_Required action_: Write out each record below exactly, but not the pictures.

==== Input data ====

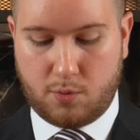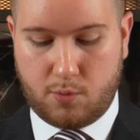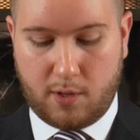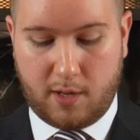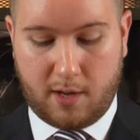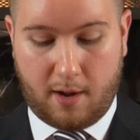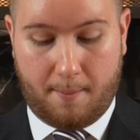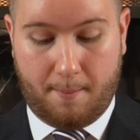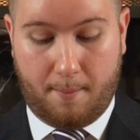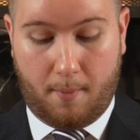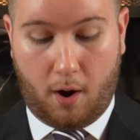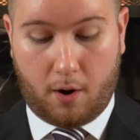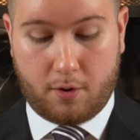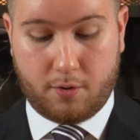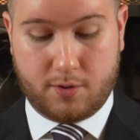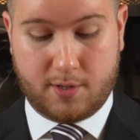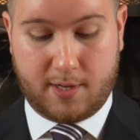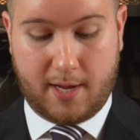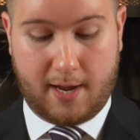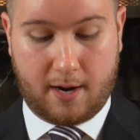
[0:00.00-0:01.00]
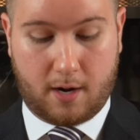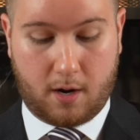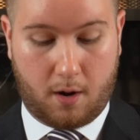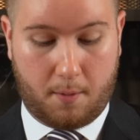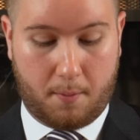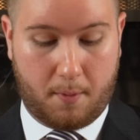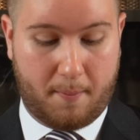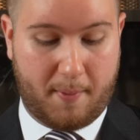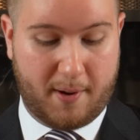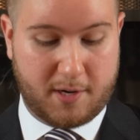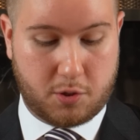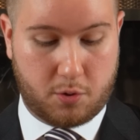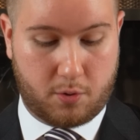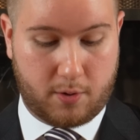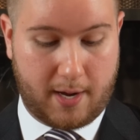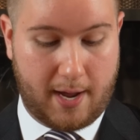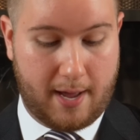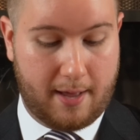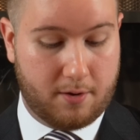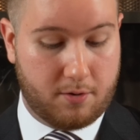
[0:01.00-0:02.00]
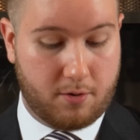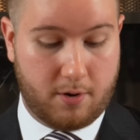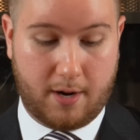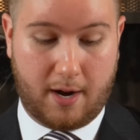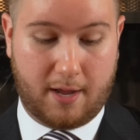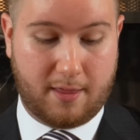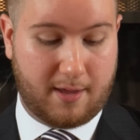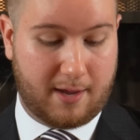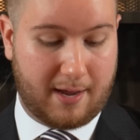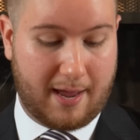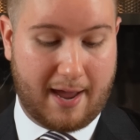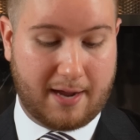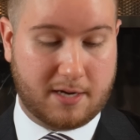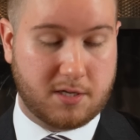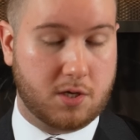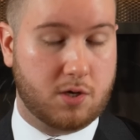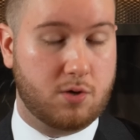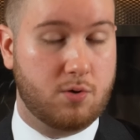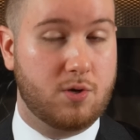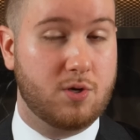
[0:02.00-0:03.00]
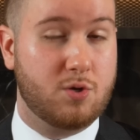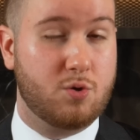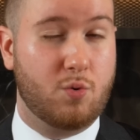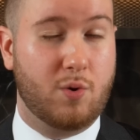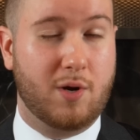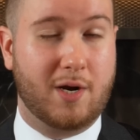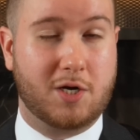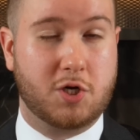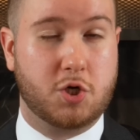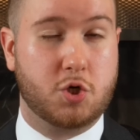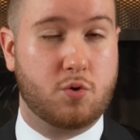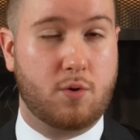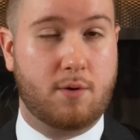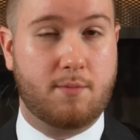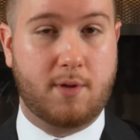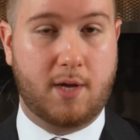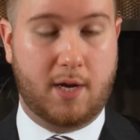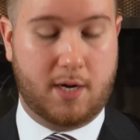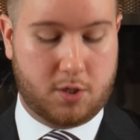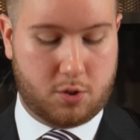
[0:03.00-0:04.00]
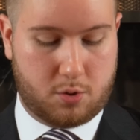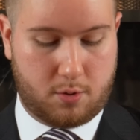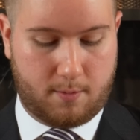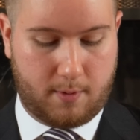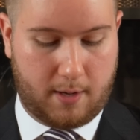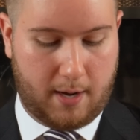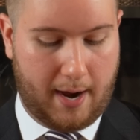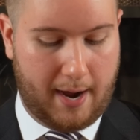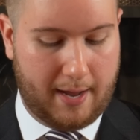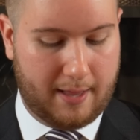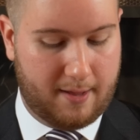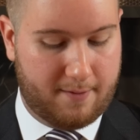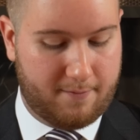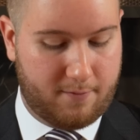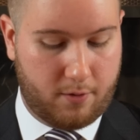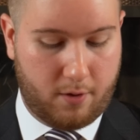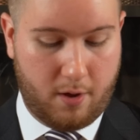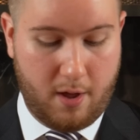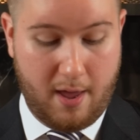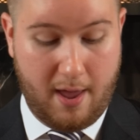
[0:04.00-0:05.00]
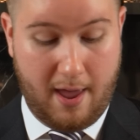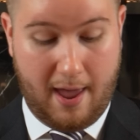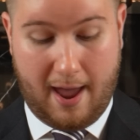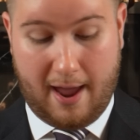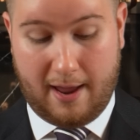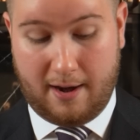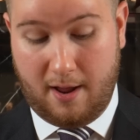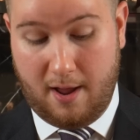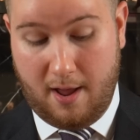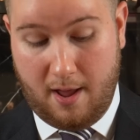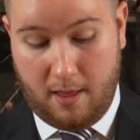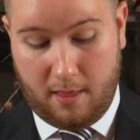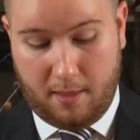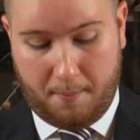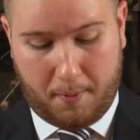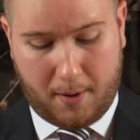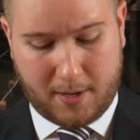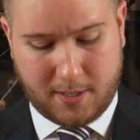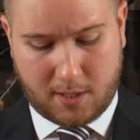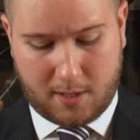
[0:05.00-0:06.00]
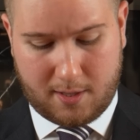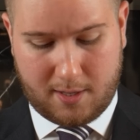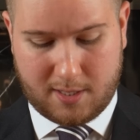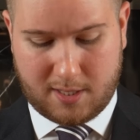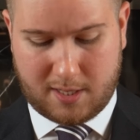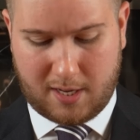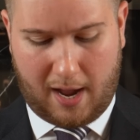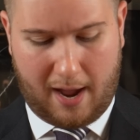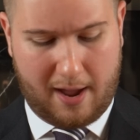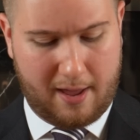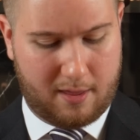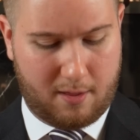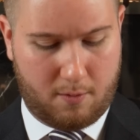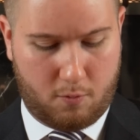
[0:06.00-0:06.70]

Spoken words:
really a modern take on a perpetual calendar, and I think executed to an extremely, extremely high level. And the price on this, I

====

_Result of the exercise_:
[0:00.00-0:01.00]
[0:01.00-0:02.00]
[0:02.00-0:03.00]
[0:03.00-0:04.00]
[0:04.00-0:05.00]
[0:05.00-0:06.00]
[0:06.00-0:06.70]

Spoken words:
really a modern take on a perpetual calendar, and I think executed to an extremely, extremely high level. And the price on this, I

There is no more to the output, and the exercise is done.